The Gestapo squad called to the lord of the manor to come out. Fijalkowski [Fijałkowski] appeared and they pounced on him like wolves, slapping him and screaming: “Juden seinen bei dir!” It was no use when he protested that the German authorities had given permission. They beat him up so bad all his teeth came flying out of his mouth. Next, they ordered all the Jews to come out with their hands up. They were all marched off to a waiting truck and beaten and humiliated without mercy. I ran straight into Lady Fijalkowska’s chamber, crying to her that I was finished. She led me down into the cellar and told me to wait there until they’d gone. But a Polish policeman broke into the house … “I was told there’s a Jewess in here!” The lady couldn’t talk him out of it. He ran down to the cellar and found me right away. He dragged me up to the ground floor. I kept crying and kissing his hands: “Tell them no one’s here! Give me a second and I’ll be far away!” He did. He must have been an angel of some kind. He let go of me and in an instant, I flew through the back door and out of 177 the house. When the truck was gone, I went back into the lady’s chamber. She wouldn’t let me stay. She herself was still trembling from what had just happened. I knew I had to go now. I left the estate and walked through an open ditch by the side of the road. I stayed down there till morning.
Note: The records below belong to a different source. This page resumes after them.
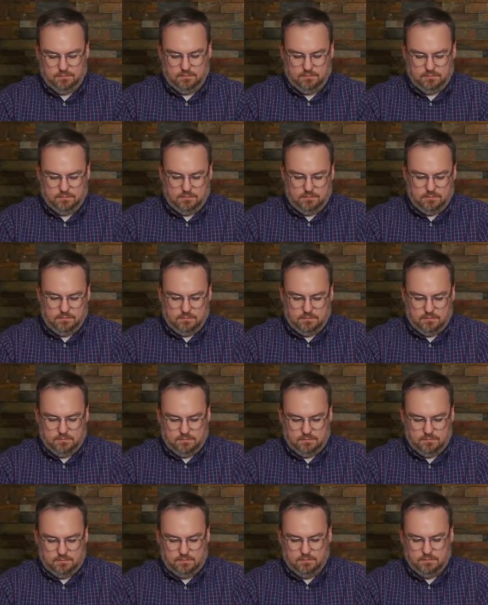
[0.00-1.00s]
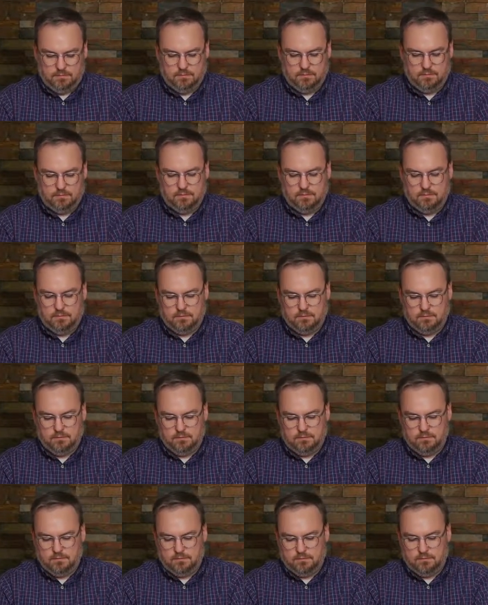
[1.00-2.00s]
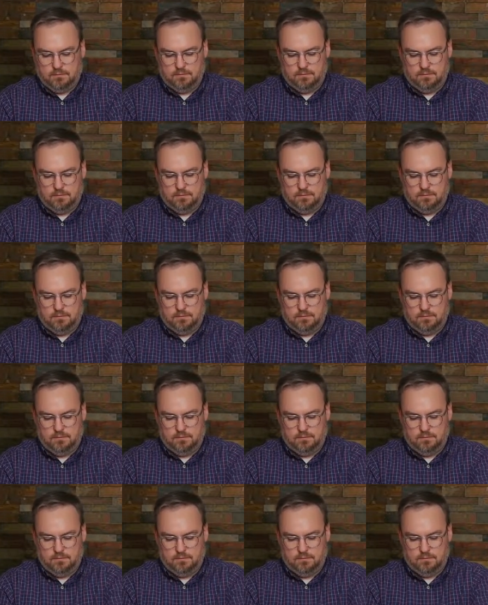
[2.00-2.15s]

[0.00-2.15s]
Nobody speaks.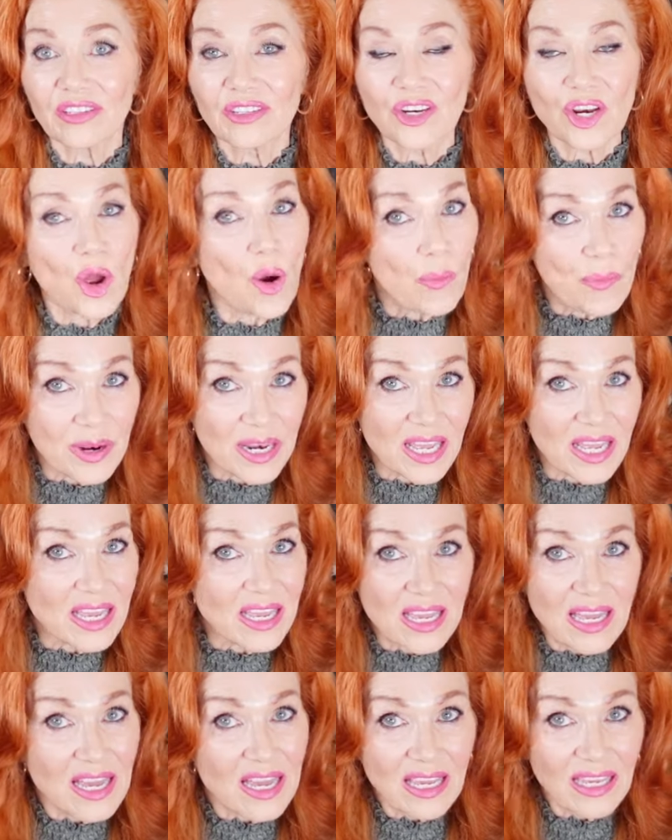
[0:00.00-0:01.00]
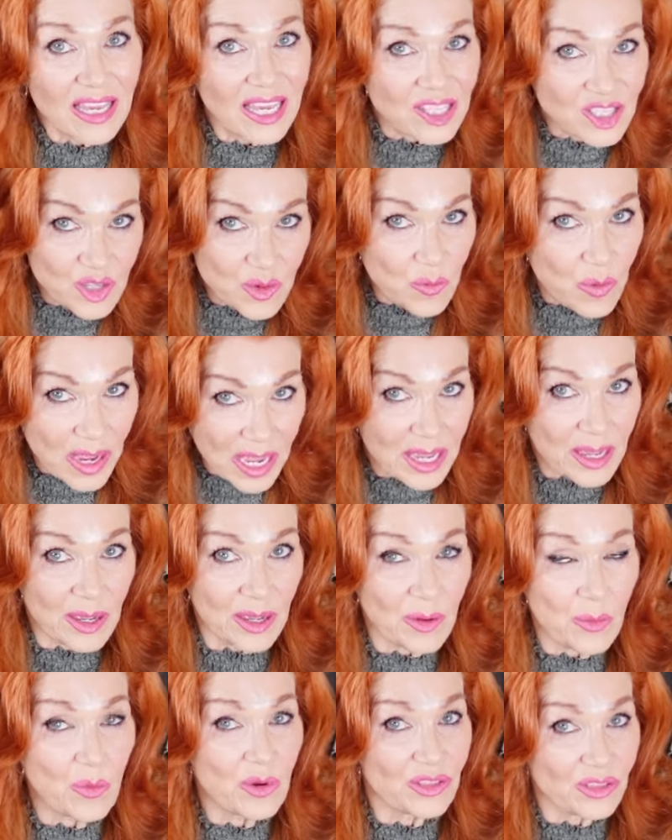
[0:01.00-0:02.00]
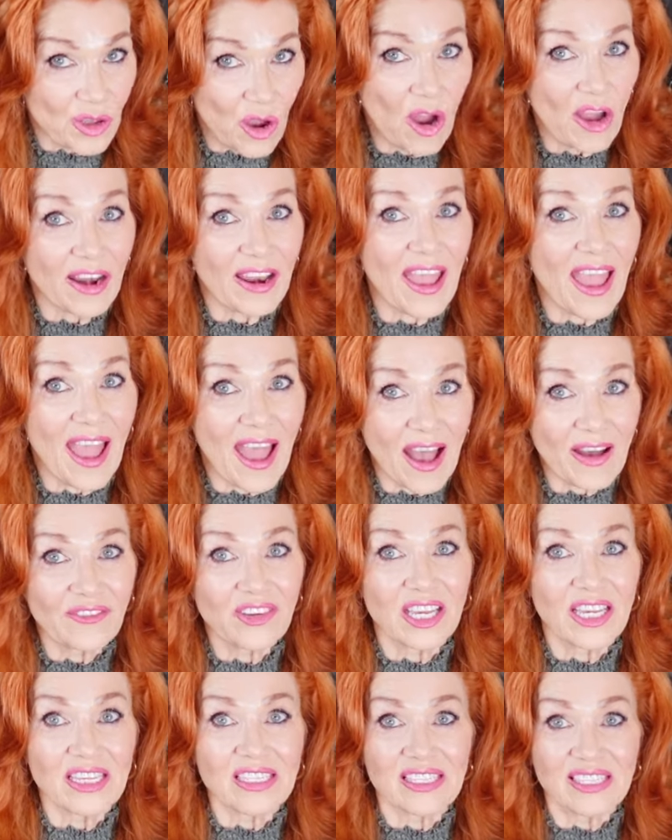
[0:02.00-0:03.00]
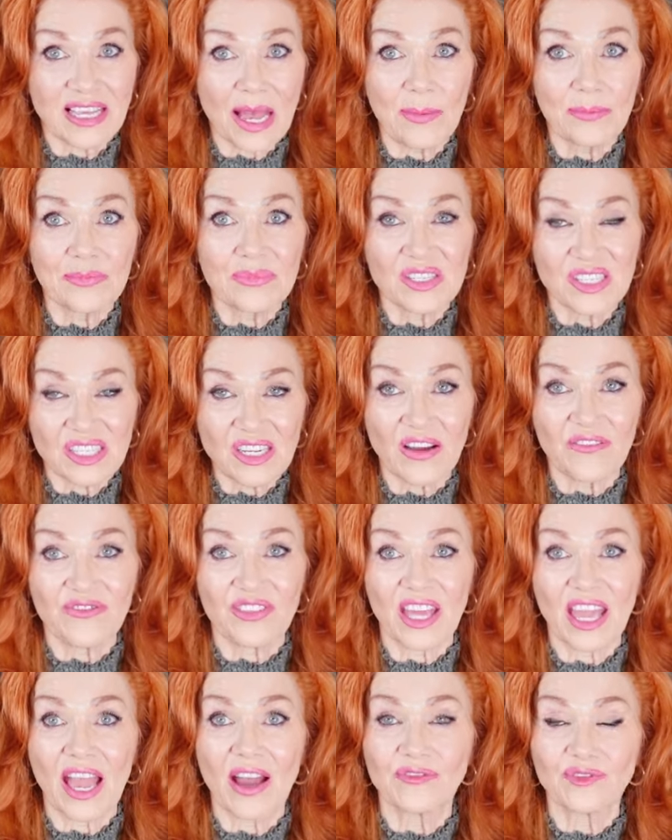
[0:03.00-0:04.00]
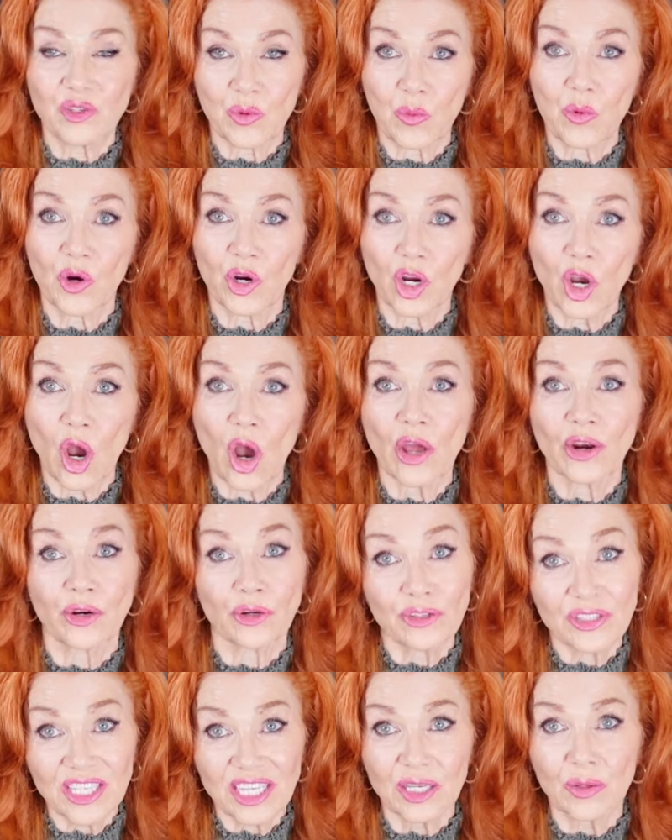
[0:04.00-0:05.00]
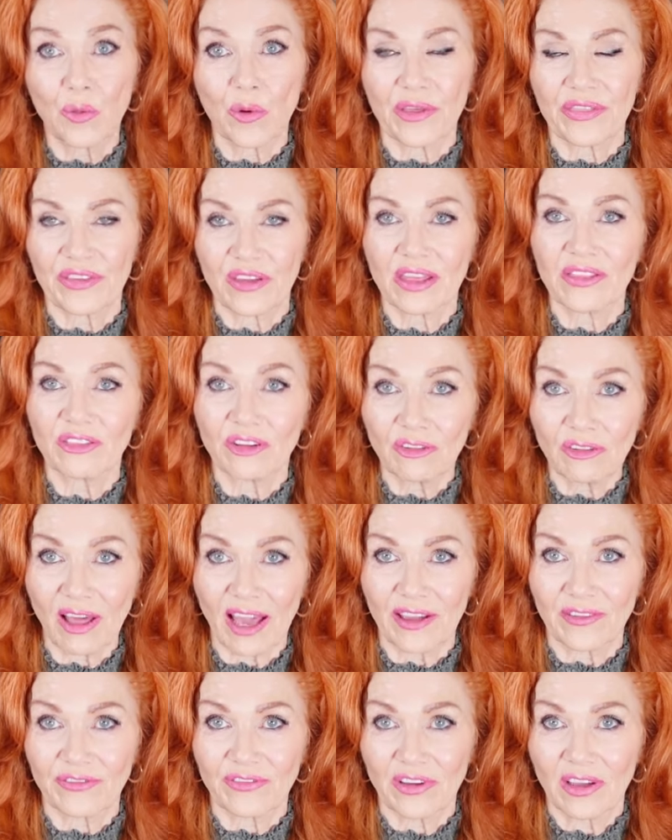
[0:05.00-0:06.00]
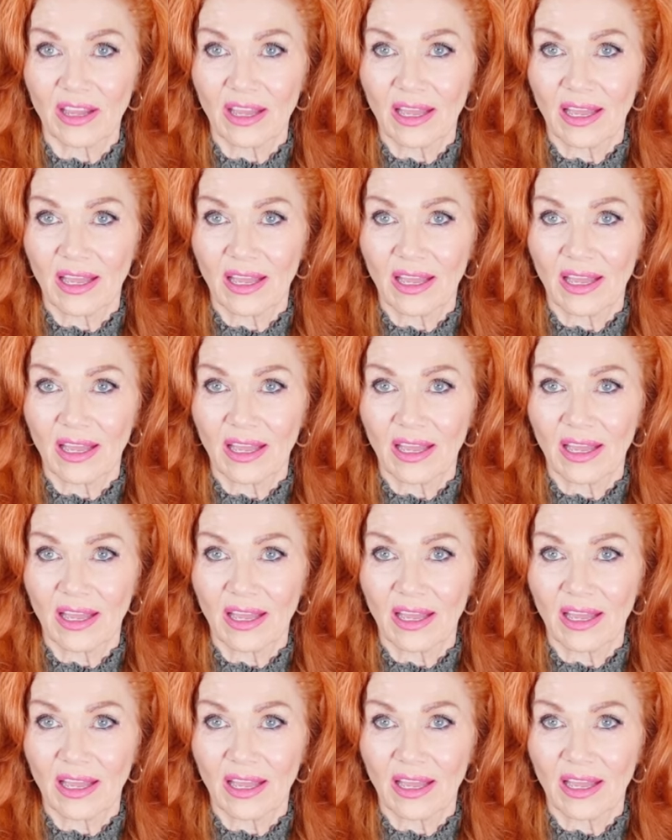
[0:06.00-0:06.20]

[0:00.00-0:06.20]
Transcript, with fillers: Nobody gets away with not having some stuff they have to work on or deal with in their life.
As the sun was coming up, I fell into a panic. I knew no way of escaping my horrid fate. I went back to Lady Fijalkowska again. I clung to her, crying and pleading for her to save me. Her answer was telling me there was no reason to panic—I didn’t look “too much” like a Jew. She talked me into going to the nearby monastery and asking for sanctuary from the father, Edward Wojtczak. He was supposed to be a kind man and a friend to the Jews. I went. What else could I do? A sister answered my ring and asked what it was I wanted. I told her I had to see the father. She didn’t say anything—just looked me up and down as if trying to figure out who I was. She told me to wait. A long time passed. The father himself came out to see me. A tall man, gray-haired—he looked about sixty—with a kind face. I started crying and said I was a Jewish daughter. I took out my purse with the little money I had left and some jewelry I always carried with me for whenever I had to buy my way out of getting killed. I told him I would give it all away to the sick people in his infirmary.
The priest looked at me with understanding and said: “I don’t need it. You might have to use it someday. Where will you go now? It’s night already.” He took me inside the monastery, I felt lost in the darkness. There were only small candles flickering over the heads of the marble and bronze icons. It was all horrifying. I sank quickly into a sleep.